If Francesca had made a binding death benefit nomination to divide her super benefits equally between her four children, her wishes would have been carried out.
Whether you have an SMSF or you are a member of an APRA-regulated fund, you need a valid Will and a valid binding death benefit nomination. Make sure they’re crafted in such a way that one doesn’t cancel the other out. And remember to update both whenever your circumstances or those of your children change.
Mistakes can be costly
In both cases above, Francesca and Erwin had told their family who they wanted to receive their super when they died and in what proportions. Like many parents, they wanted their estate split evenly between their adult children.
But a lack of correct documentation meant their wishes weren’t carried out.
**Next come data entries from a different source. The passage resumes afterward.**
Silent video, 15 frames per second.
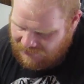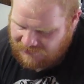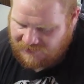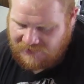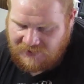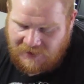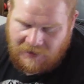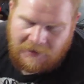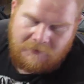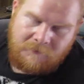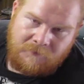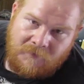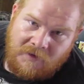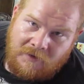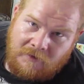of see,
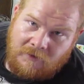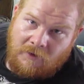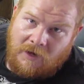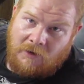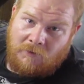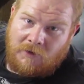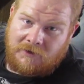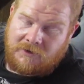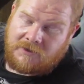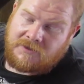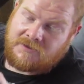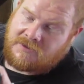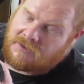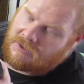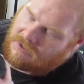I don't know how well you can
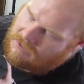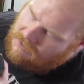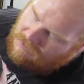see,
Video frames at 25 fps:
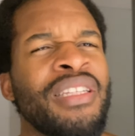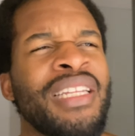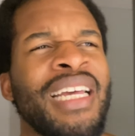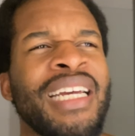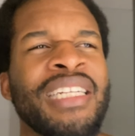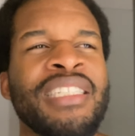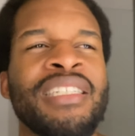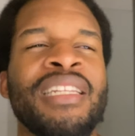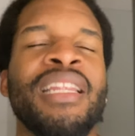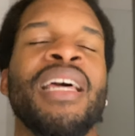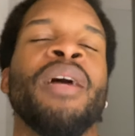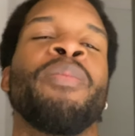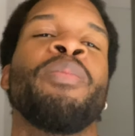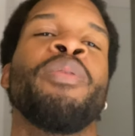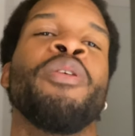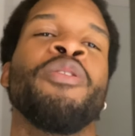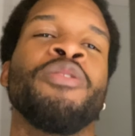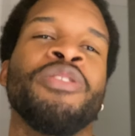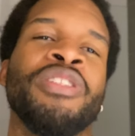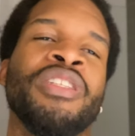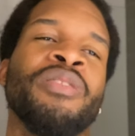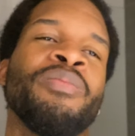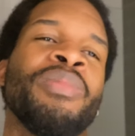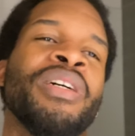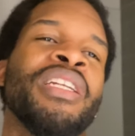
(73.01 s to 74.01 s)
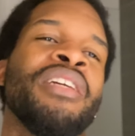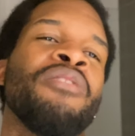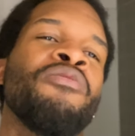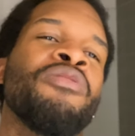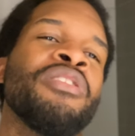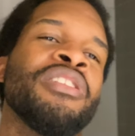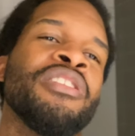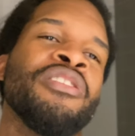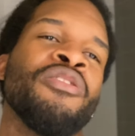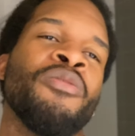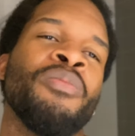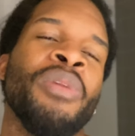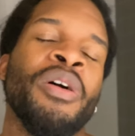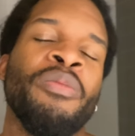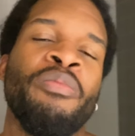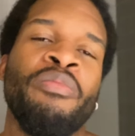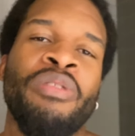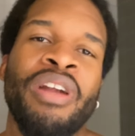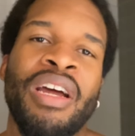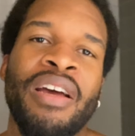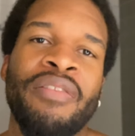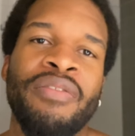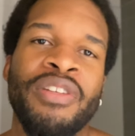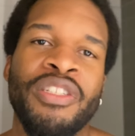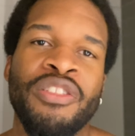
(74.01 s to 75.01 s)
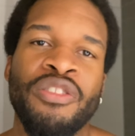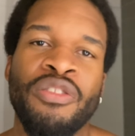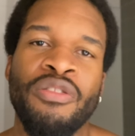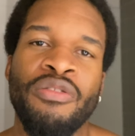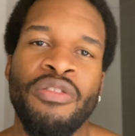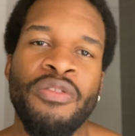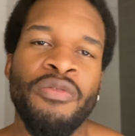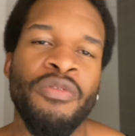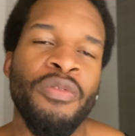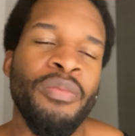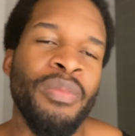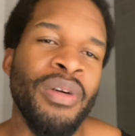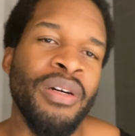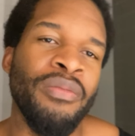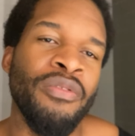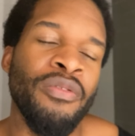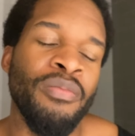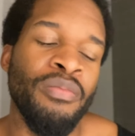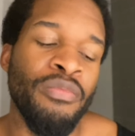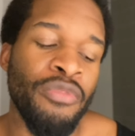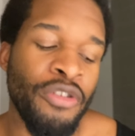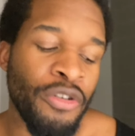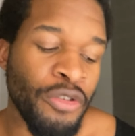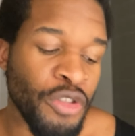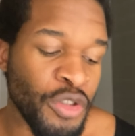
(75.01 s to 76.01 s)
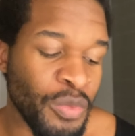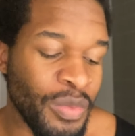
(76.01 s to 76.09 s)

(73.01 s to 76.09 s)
Actually, I posted, but it was on my private story for my bros,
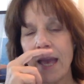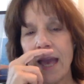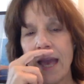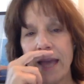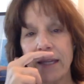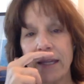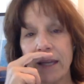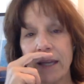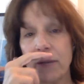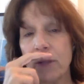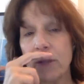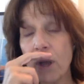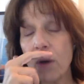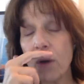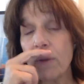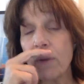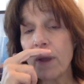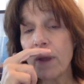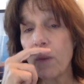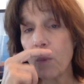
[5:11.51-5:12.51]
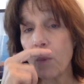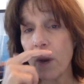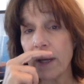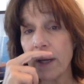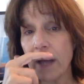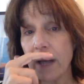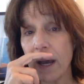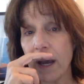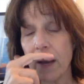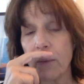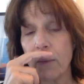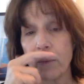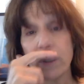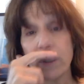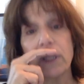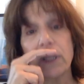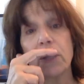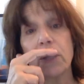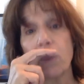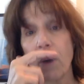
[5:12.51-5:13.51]
And I know that what I
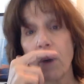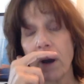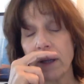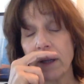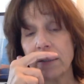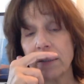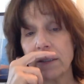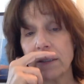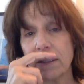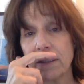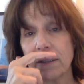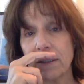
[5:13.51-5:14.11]
really want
The legal disputes that followed were not only financially costly, presumably the emotional fallout was equally devastating.
Professional advice may be cost-effective
Estate planning and the interaction between Wills and super can be complex. Today’s families can be equally complex, with blended families and divorce increasingly common.
In many cases, timely professional financial and legal advice could save your family going through the uncertainty and emotional stress of a disputed estate.
SMSFs in a league of their own
If you have an SMSF, make sure the trust deed is up to date. Also ensure you have mechanisms in place to prevent your surviving partner or one of your children abusing control over your death benefits to deprive your chosen beneficiaries of their inheritance.
It’s also worthwhile remembering that SMSF objections can’t be taken to the Superannuation Complaints Tribunal but will end up in the courts.